Exercise aim:
Every record below must be written out exactly. Leave out the pictures.

Collected data:
┏━━
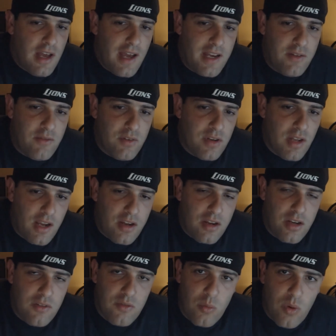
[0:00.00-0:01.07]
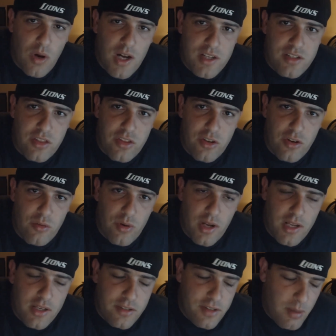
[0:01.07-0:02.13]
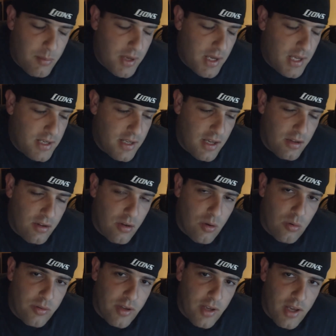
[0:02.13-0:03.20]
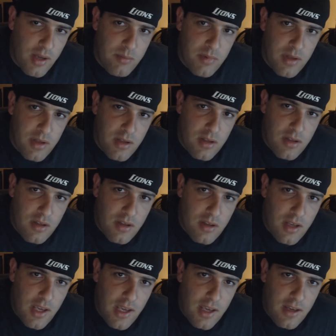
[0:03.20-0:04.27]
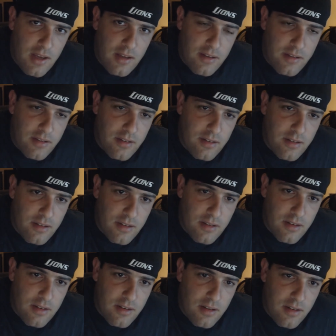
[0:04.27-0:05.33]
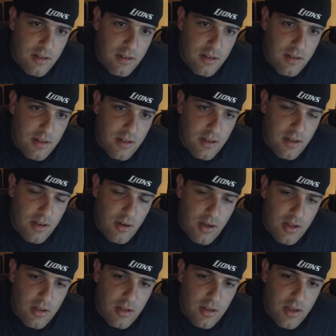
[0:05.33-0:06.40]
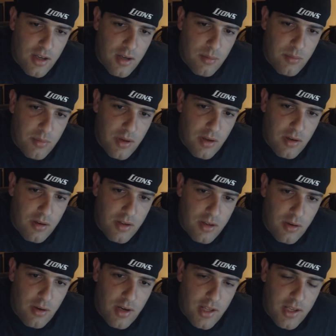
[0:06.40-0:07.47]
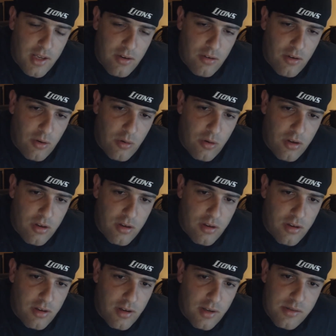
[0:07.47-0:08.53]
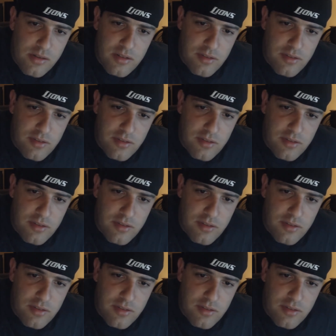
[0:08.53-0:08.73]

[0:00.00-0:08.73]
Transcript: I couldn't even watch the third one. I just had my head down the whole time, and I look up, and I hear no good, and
┗━━
Answer space:
[0:00.00-0:01.07]
[0:01.07-0:02.13]
[0:02.13-0:03.20]
[0:03.20-0:04.27]
[0:04.27-0:05.33]
[0:05.33-0:06.40]
[0:06.40-0:07.47]
[0:07.47-0:08.53]
[0:08.53-0:08.73]

[0:00.00-0:08.73]
Transcript: I couldn't even watch the third one. I just had my head down the whole time, and I look up, and I hear no good, and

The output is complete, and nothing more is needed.